Output every entry exactly as written, but omit the pictures.

(Saved entries)
· · · · · · ·
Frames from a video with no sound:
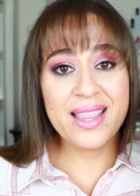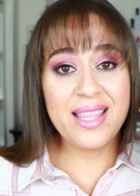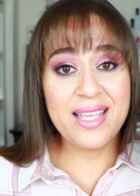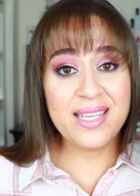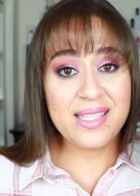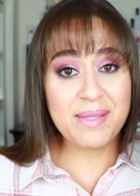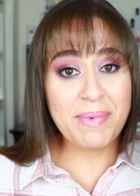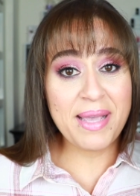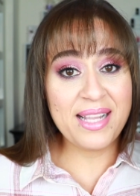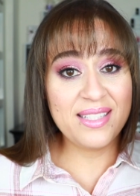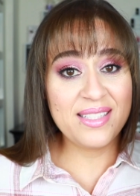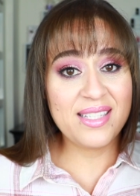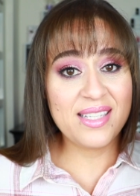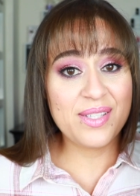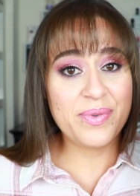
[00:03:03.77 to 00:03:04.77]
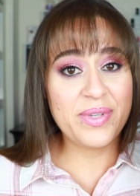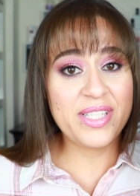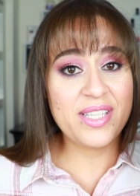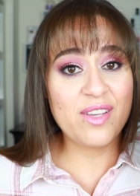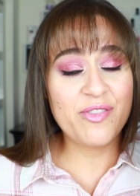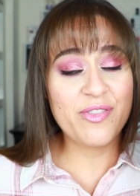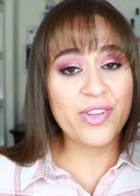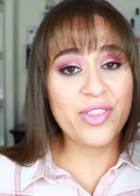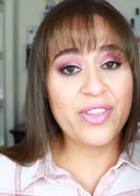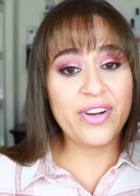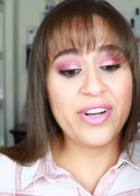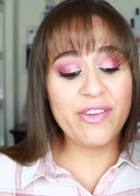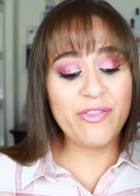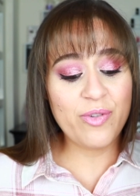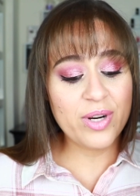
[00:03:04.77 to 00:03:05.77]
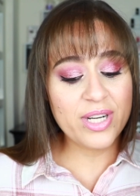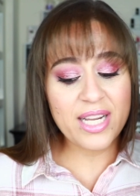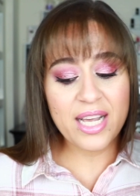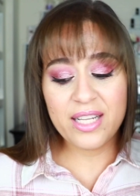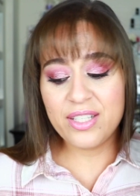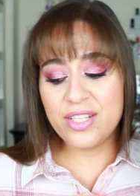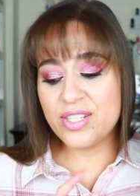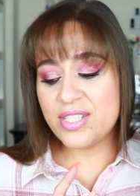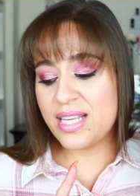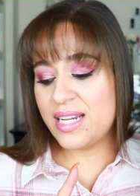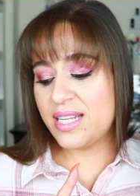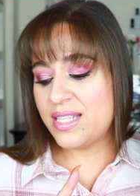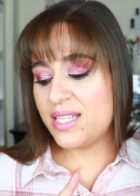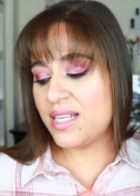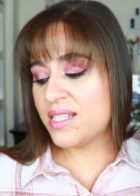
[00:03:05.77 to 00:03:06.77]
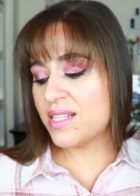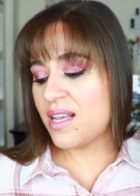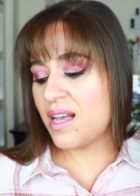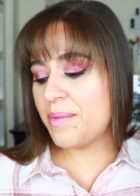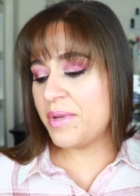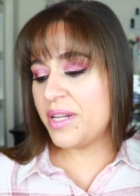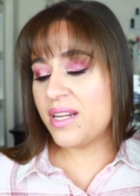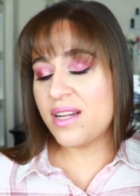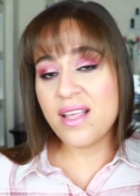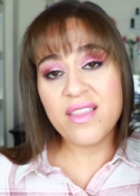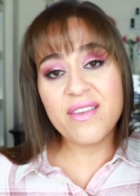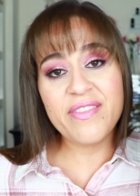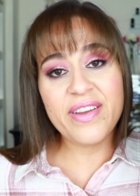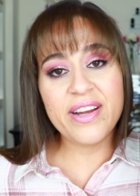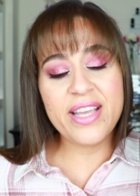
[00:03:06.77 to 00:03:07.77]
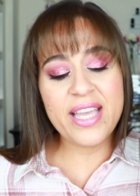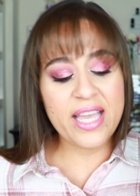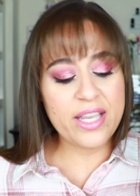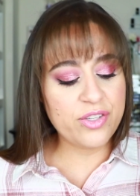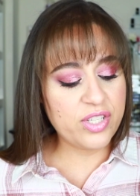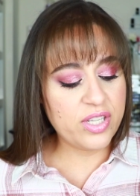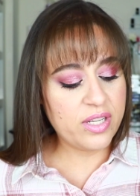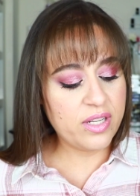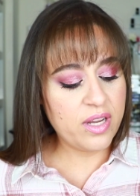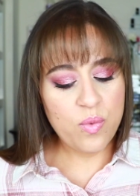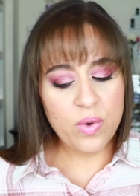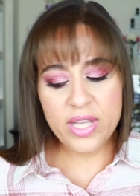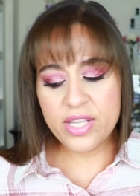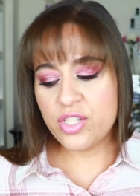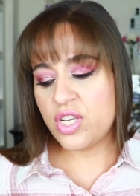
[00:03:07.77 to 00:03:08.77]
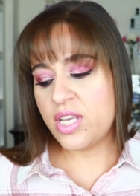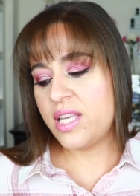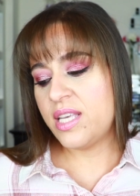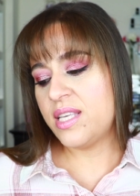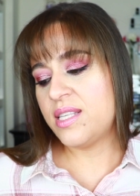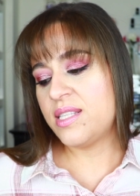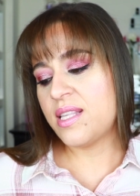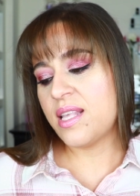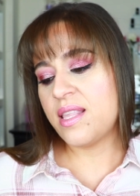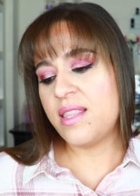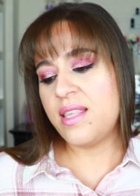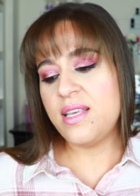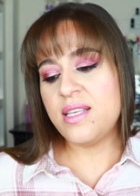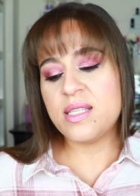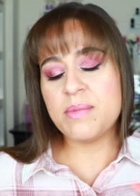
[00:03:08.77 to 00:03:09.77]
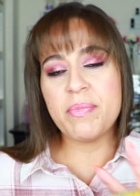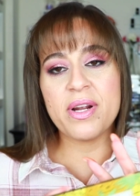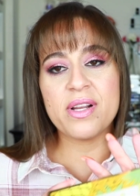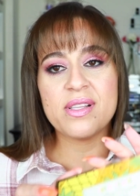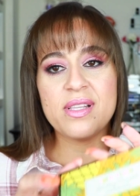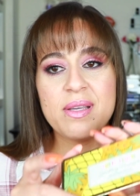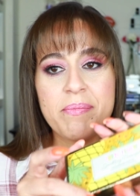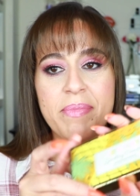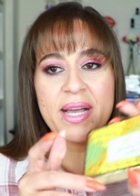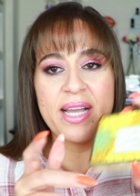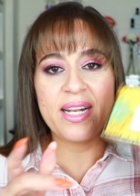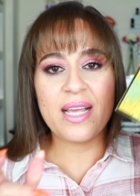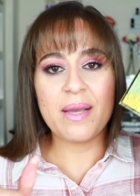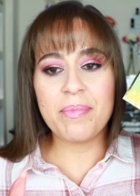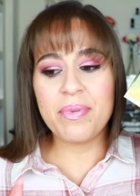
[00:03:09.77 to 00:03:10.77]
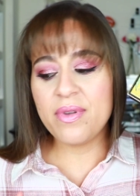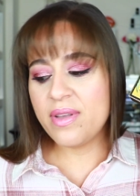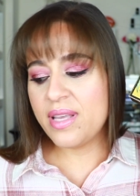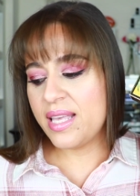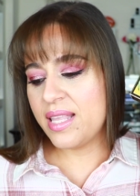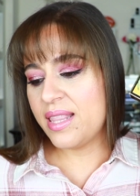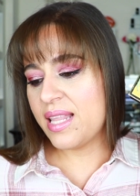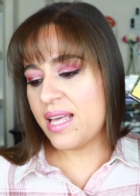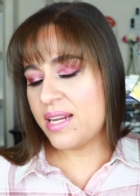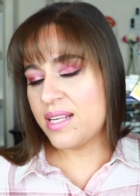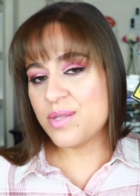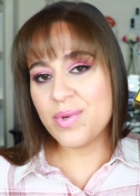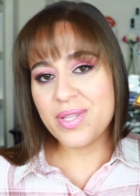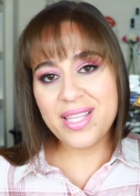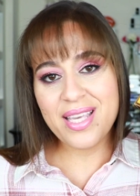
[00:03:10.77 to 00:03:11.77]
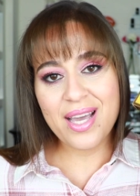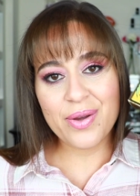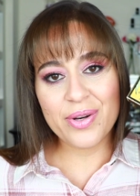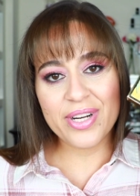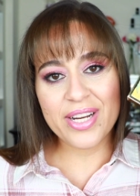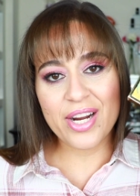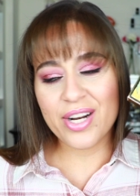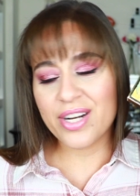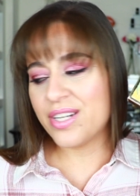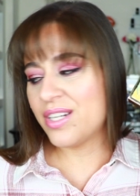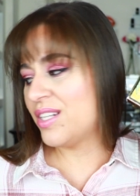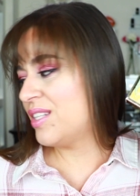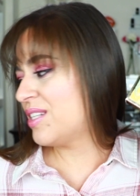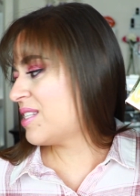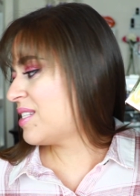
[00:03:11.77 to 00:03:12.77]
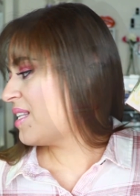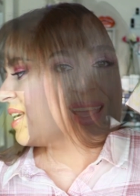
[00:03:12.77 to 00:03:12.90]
This palette does retail for $34, and it does come in another variation, which is the sparkling pineapple, and that is what the outer carton looks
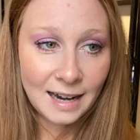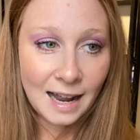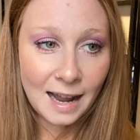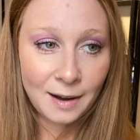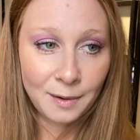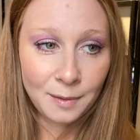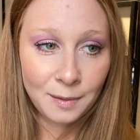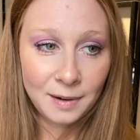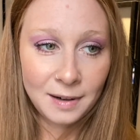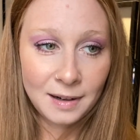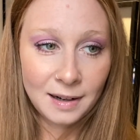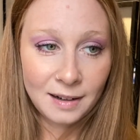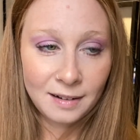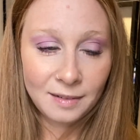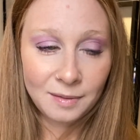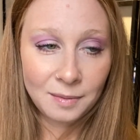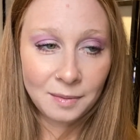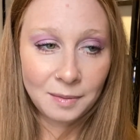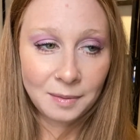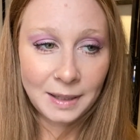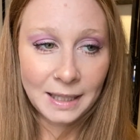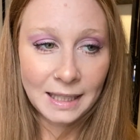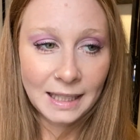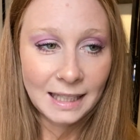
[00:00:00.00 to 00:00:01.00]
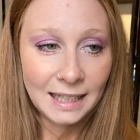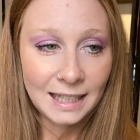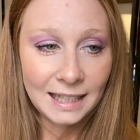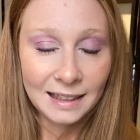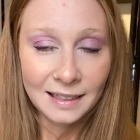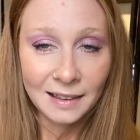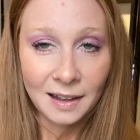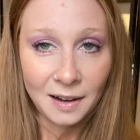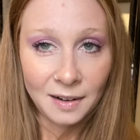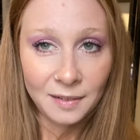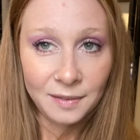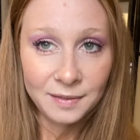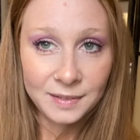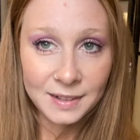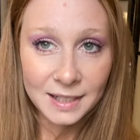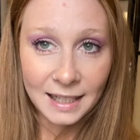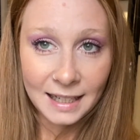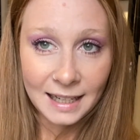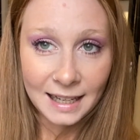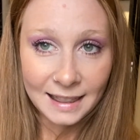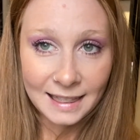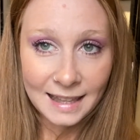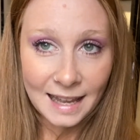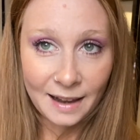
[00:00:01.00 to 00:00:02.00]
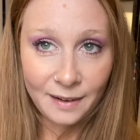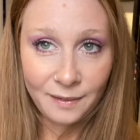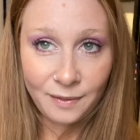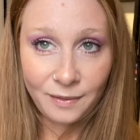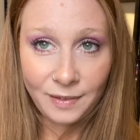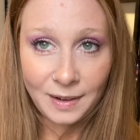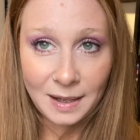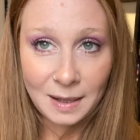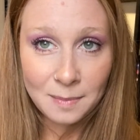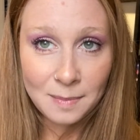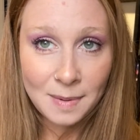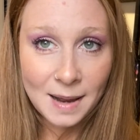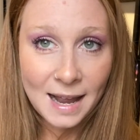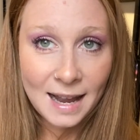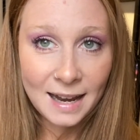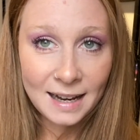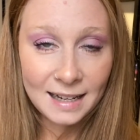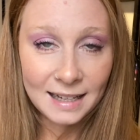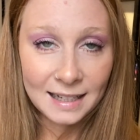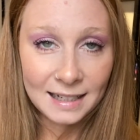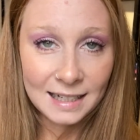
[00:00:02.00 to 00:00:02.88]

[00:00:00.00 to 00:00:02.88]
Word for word: I would really love to get that feedback,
· · · · · · ·
* **Written reply**
Frames from a video with no sound:
[00:03:03.77 to 00:03:04.77]
[00:03:04.77 to 00:03:05.77]
[00:03:05.77 to 00:03:06.77]
[00:03:06.77 to 00:03:07.77]
[00:03:07.77 to 00:03:08.77]
[00:03:08.77 to 00:03:09.77]
[00:03:09.77 to 00:03:10.77]
[00:03:10.77 to 00:03:11.77]
[00:03:11.77 to 00:03:12.77]
[00:03:12.77 to 00:03:12.90]
This palette does retail for $34, and it does come in another variation, which is the sparkling pineapple, and that is what the outer carton looks
[00:00:00.00 to 00:00:01.00]
[00:00:01.00 to 00:00:02.00]
[00:00:02.00 to 00:00:02.88]

[00:00:00.00 to 00:00:02.88]
Word for word: I would really love to get that feedback,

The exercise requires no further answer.